Hillary Clinton rolled out her plan to reform Wall Street Thursday
"The bottom line is that we can never allow what happened in 2008 to happen again," Clinton wrote in a Bloomberg View opinion editorial, referencing the 2008 market crash that led to the Great Recession
Hillary Clinton rolled out her long-awaited plan to reform Wall Street on Thursday, announcing in a Bloomberg op-ed that she wants to crack down on abuses and tax certain kinds of “high-frequency” trading.
Liberal Democrats have long waited to hear what Clinton plans to do about Wall Street, hoping that the former New York senator who has deep ties to financial institutions would crack down on institutions that have become Democratic boogeymen.
“The bottom line is that we can never allow what happened in 2008 to happen again,” Clinton wrote, referencing the market crash that led to the Great Recession. “Just as important, we have to encourage Wall Street to live up to its proper role in our economy – helping Main Street grow and prosper.”
Clinton proposes a four-pronged approach to tackling Wall Street: Increasing accountability by punishing criminal behavior, instituting a fee on excessive leverage and short-term borrowing, more oversight on hedge funds and investment banks and a tax on short-term trading.
“People who commit serious financial crimes should face serious consequences, including big fines, disbarment from working in the industry and the prospect of imprisonment,” Clinton wrote, responding to liberals who question why no Wall Street executives went to jail for seemingly criminal behavior during the 2008 crash.
Shortly after Clinton’s op-ed published, Bernie Sanders, her most formidable opponent in the Democratic 2016 field, issued a pointed statement insinuating that Clinton is a newcomer to Wall Street reform.
“Given the image of big banks today, it is easy now to take on Wall Street.
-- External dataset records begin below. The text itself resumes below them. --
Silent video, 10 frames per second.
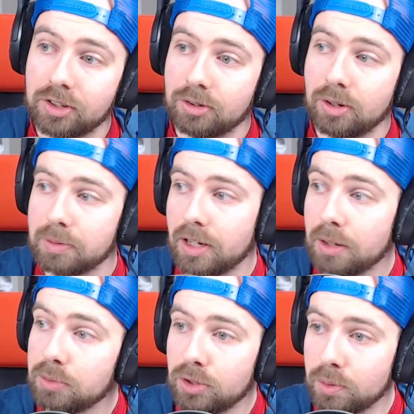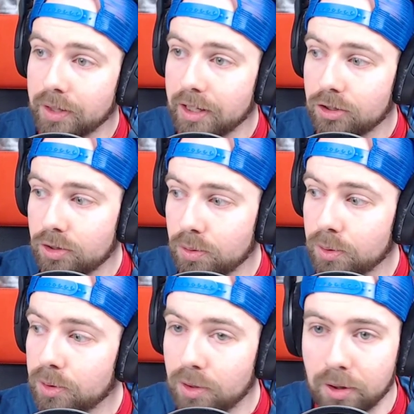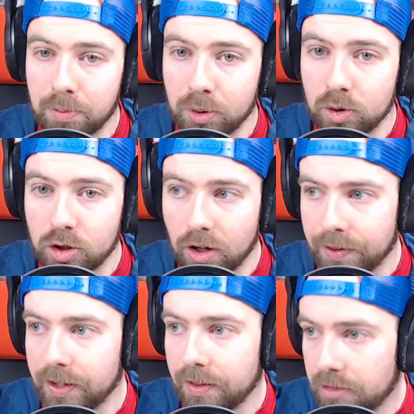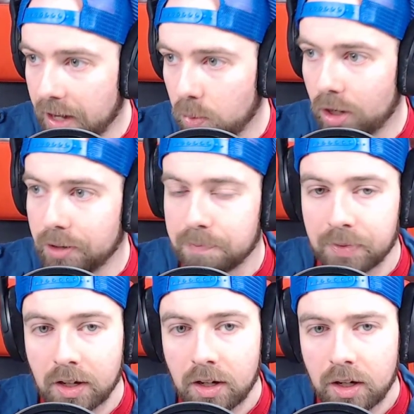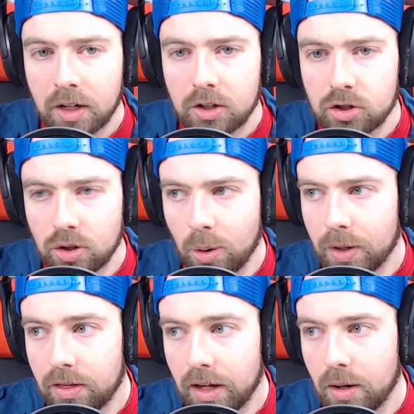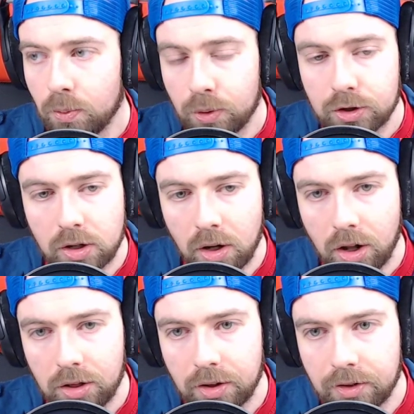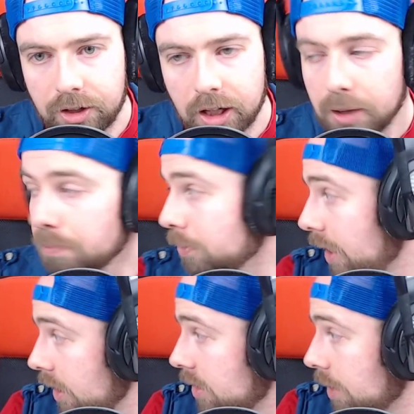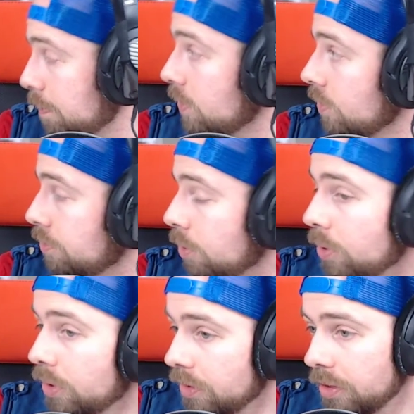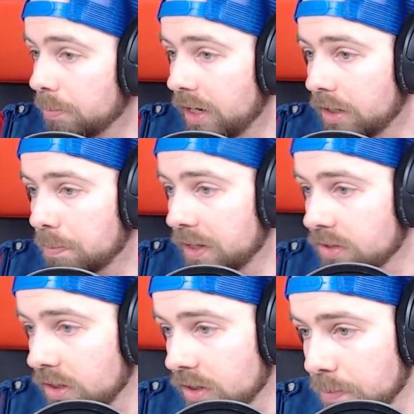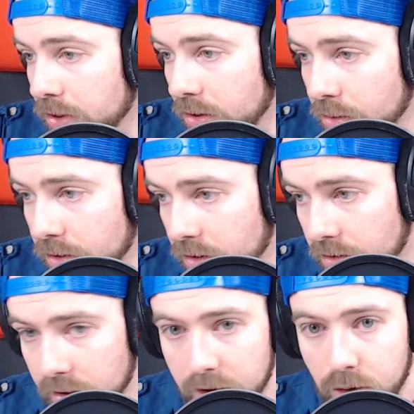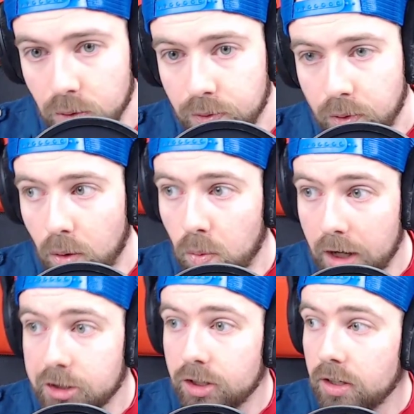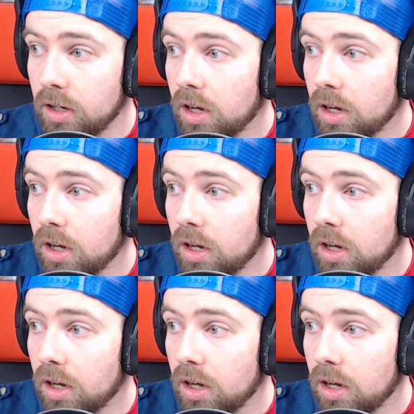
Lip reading: So sometimes you will get screwed the pooch on that one. So that was all the medic tips for the Medic Basics episode. Thank you for watching.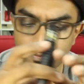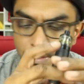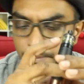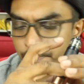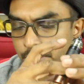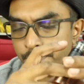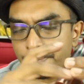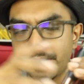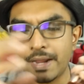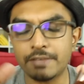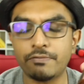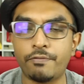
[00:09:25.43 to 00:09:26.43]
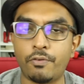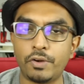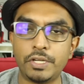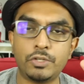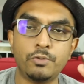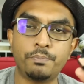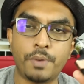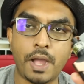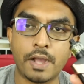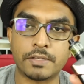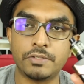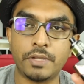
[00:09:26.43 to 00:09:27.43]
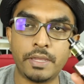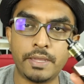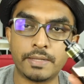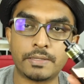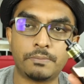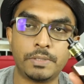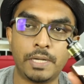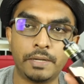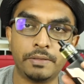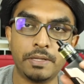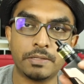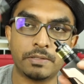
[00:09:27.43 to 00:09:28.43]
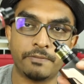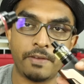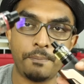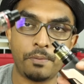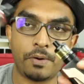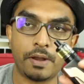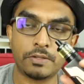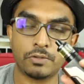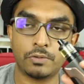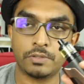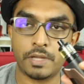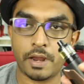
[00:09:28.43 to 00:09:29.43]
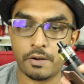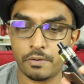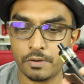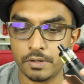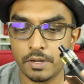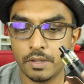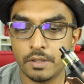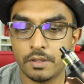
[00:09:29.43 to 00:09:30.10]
the price for 42 bucks, you can get something like this, the Vaporesso Tarot.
I was there when it was not so popular,” Sanders said.
Clinton has sought advice on her Wall Street plan from a host of advisers, including former Rep. Barney Frank, who called the plan a “thoughtful, comprehensive proposal.”
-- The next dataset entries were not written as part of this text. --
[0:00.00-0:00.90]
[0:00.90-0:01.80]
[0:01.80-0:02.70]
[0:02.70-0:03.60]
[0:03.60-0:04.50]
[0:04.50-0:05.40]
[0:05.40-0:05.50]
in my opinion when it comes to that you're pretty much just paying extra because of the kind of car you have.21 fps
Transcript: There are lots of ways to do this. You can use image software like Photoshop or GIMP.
Not advocated for in Clinton’s proposal is the reinstatement of Glass-Steagall, a Depression-era law that separated commercial and investment banks until its repeal under President Bill Clinton.
Clinton dismissed the idea of reinstating Glass-Steagall during an event in Iowa on Tuesday, and wrote in the her op-ed that while the proposal to bring back the law is “serious,” it isn’t targeted enough.
“I certainly share the goal of never having to bail out the big banks again, but I prefer the path of tackling the most dangerous risks in a different way,” Clinton wrote.
On Tuesday, Clinton said she would go after “not the problems of the past, but the problems of today,” a subtle knock against two of her stoutest Democratic opponents: Sanders and former Maryland Gov. Martin O’Malley.
Lis Smith, O’Malley’s deputy campaign manager, said Tuesday that “Clinton’s plan falls short on what should be our ultimate goal: preventing reckless Wall Street speculators from backing up their bad bets with taxpayer money.”
Clinton also looks back in the opinion piece, casting herself as someone was worried about the stability of the financial market long before the 2008 crash.
“Unfortunately, the Bush administration and Republicans in Congress largely ignored calls for reform,” Clinton writes. “The result cost 9 million Americans their jobs, drove 5 million families out of their homes and wiped out more than $13 trillion in household wealth.”
Releasing the plan on Thursday makes sense for Clinton, who will spend the weekend preparing for next week’s CNN Democratic Primary debate, the first in the nominating process.
Wall Street reform, an issue regularly addressed by Sanders and O’Malley, will likely be a topic that allows the candidates to draw contrast with one another.